Problem statement ::
Could you write out exactly, and only, the lines from the one containing "[22.08-23.12s]" through the last line of the data, leaving out all pictures?

Dataset entries:

==========

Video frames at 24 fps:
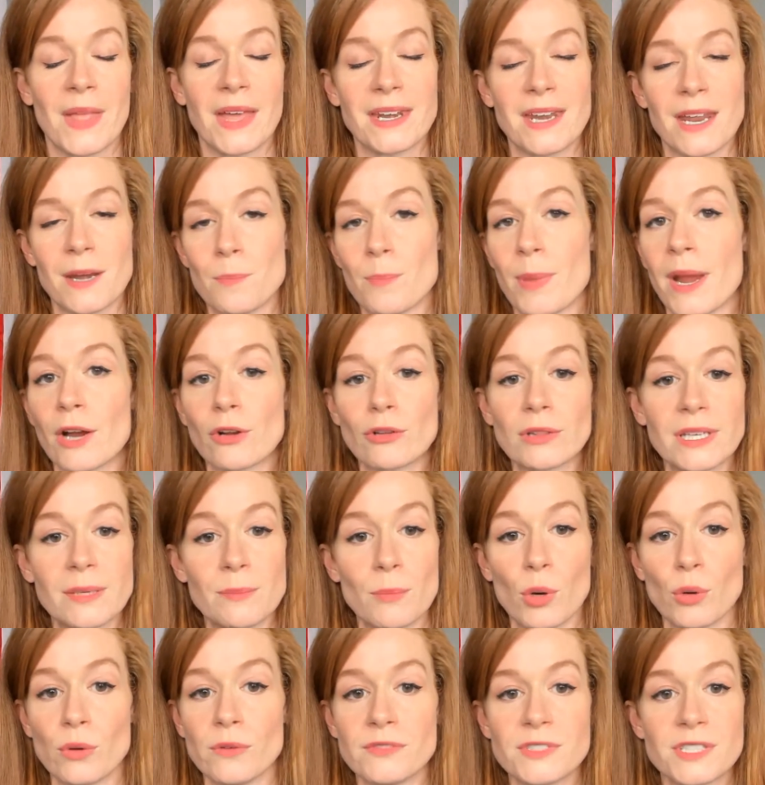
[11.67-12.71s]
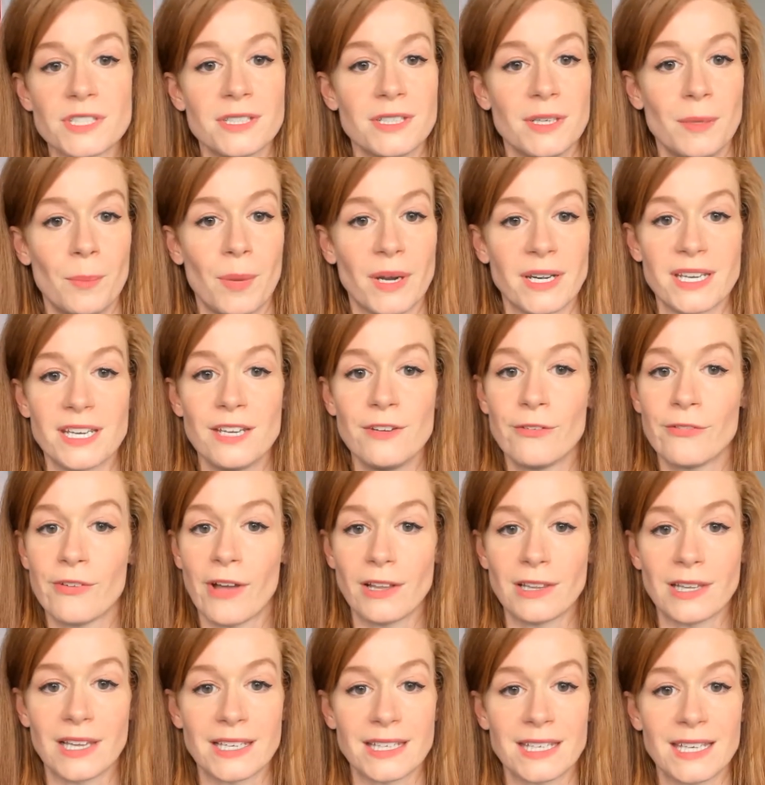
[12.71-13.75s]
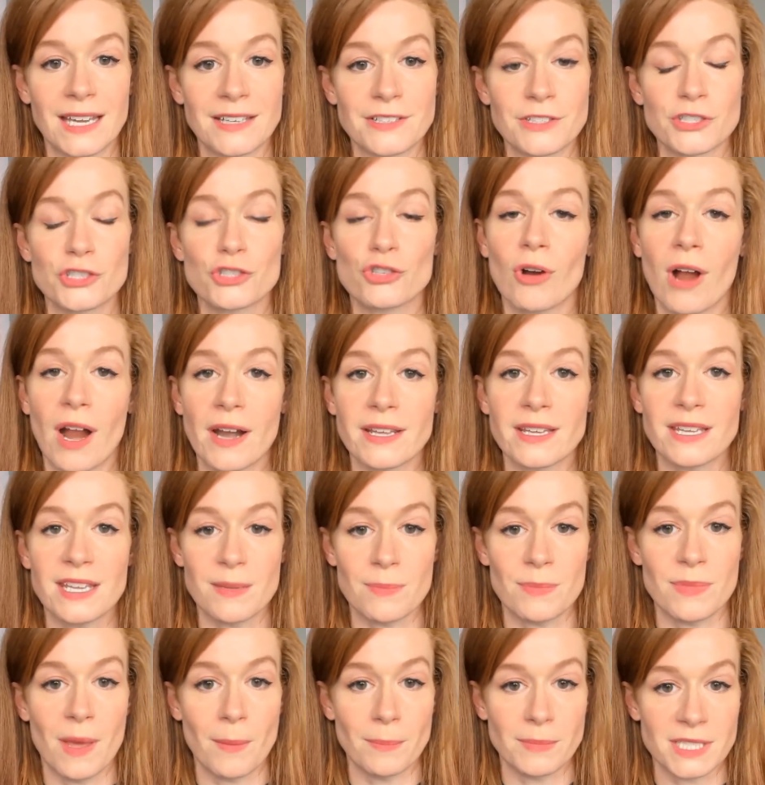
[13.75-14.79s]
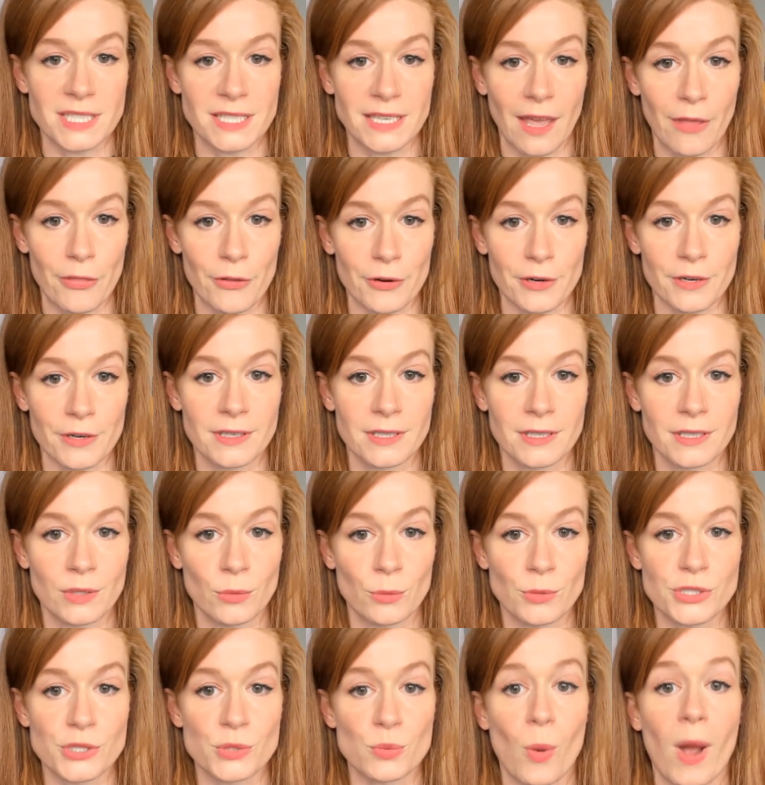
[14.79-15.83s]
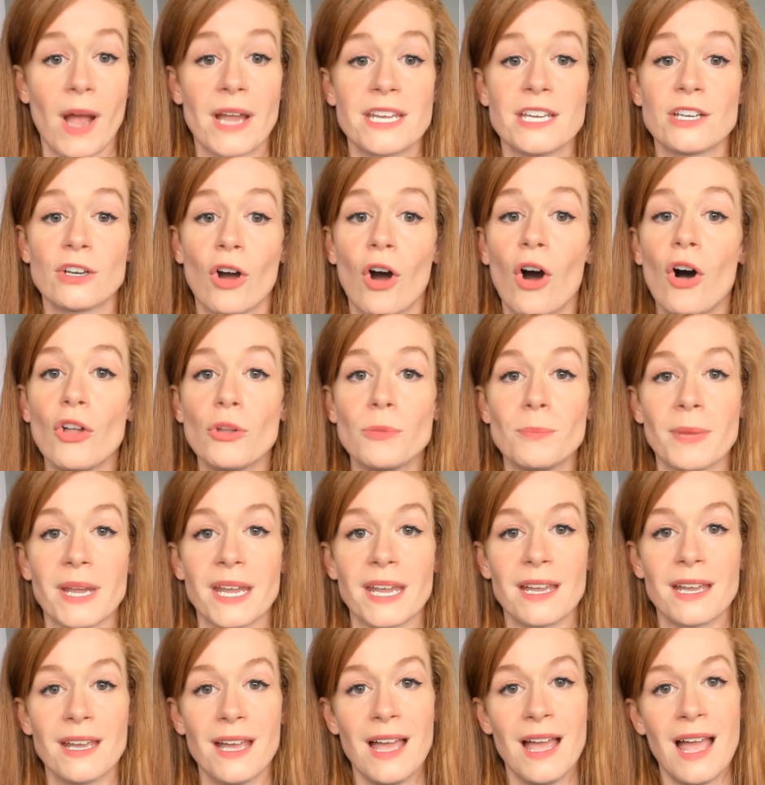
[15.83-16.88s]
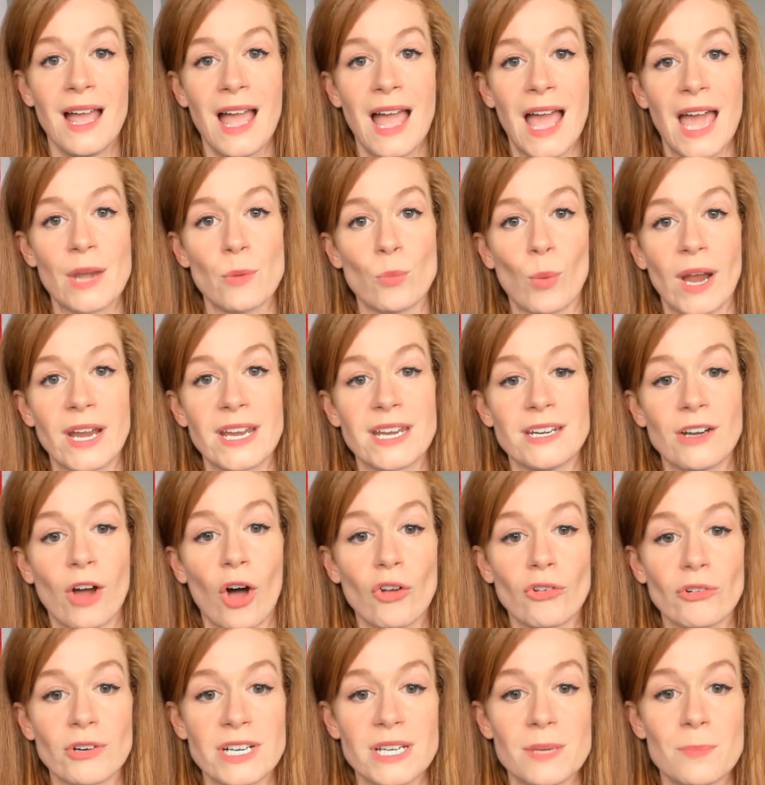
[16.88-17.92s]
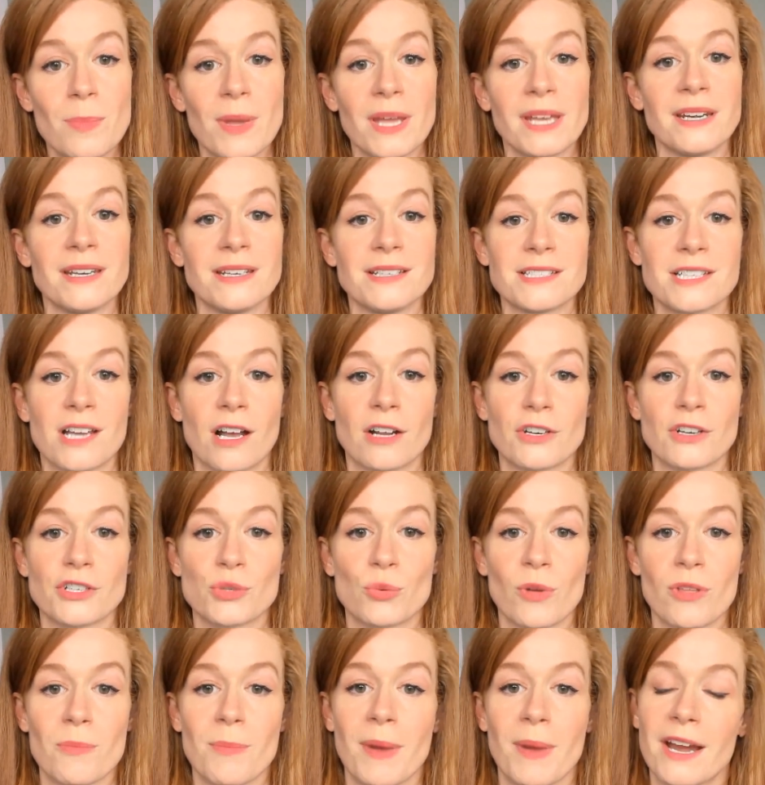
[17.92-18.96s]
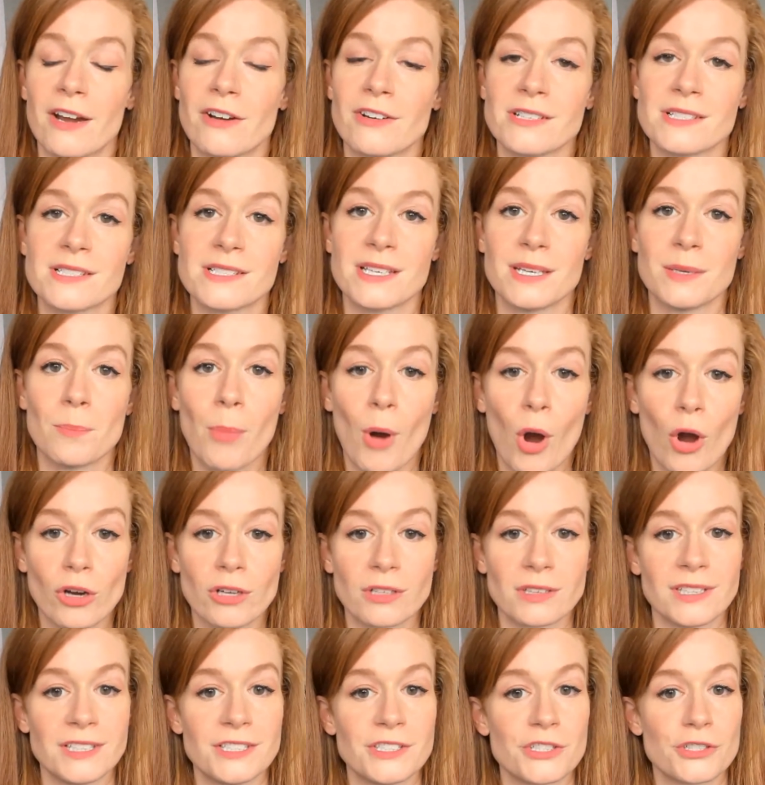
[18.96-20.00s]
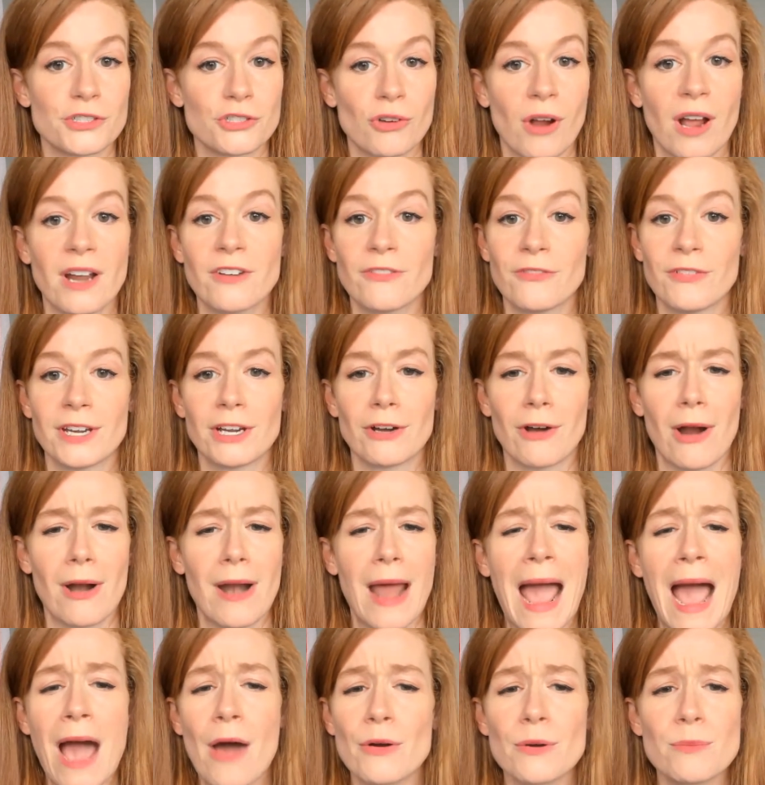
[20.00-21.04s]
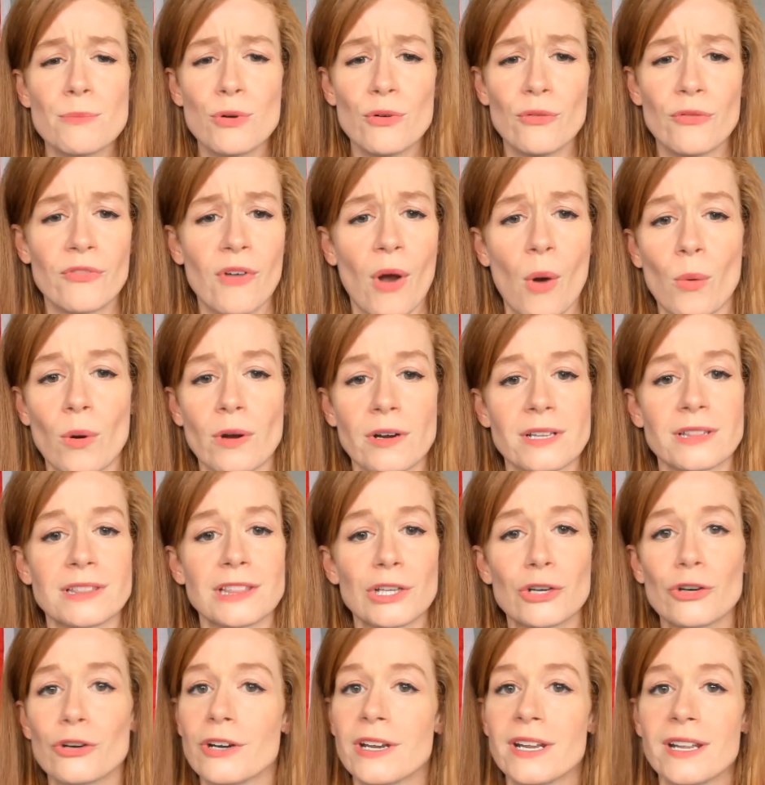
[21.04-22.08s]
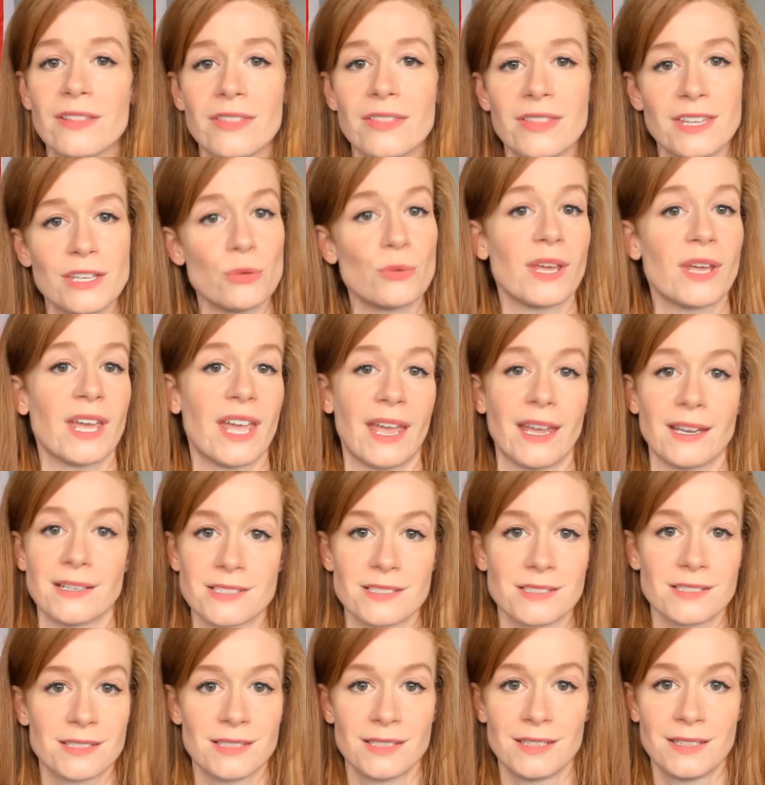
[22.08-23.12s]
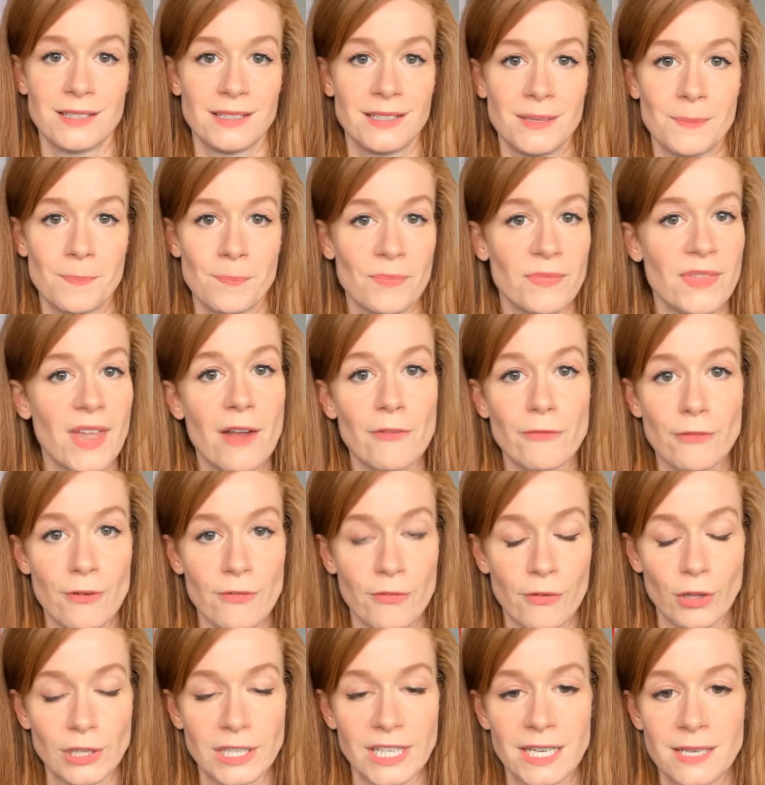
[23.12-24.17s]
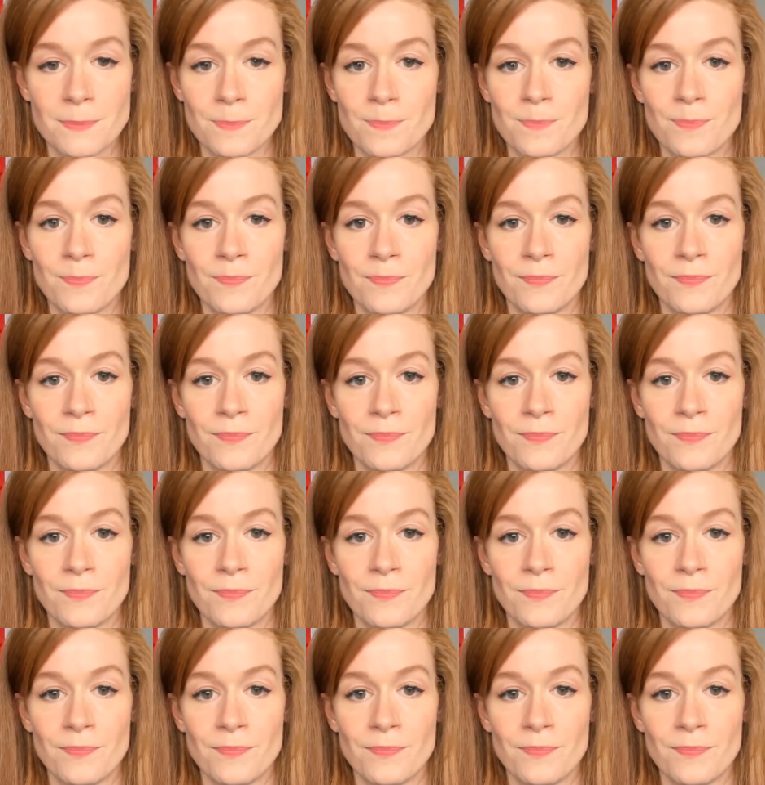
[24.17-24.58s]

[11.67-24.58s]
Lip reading: and had barely moved, but he felt like he had to try to keep them together, which is why he called me and why he'd already been in touch with parents in Parkland to try to figure out how to move forward and learning that you can't, never fully.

==========

Result for this exercise ::
[22.08-23.12s]
[23.12-24.17s]
[24.17-24.58s]

[11.67-24.58s]
Lip reading: and had barely moved, but he felt like he had to try to keep them together, which is why he called me and why he'd already been in touch with parents in Parkland to try to figure out how to move forward and learning that you can't, never fully.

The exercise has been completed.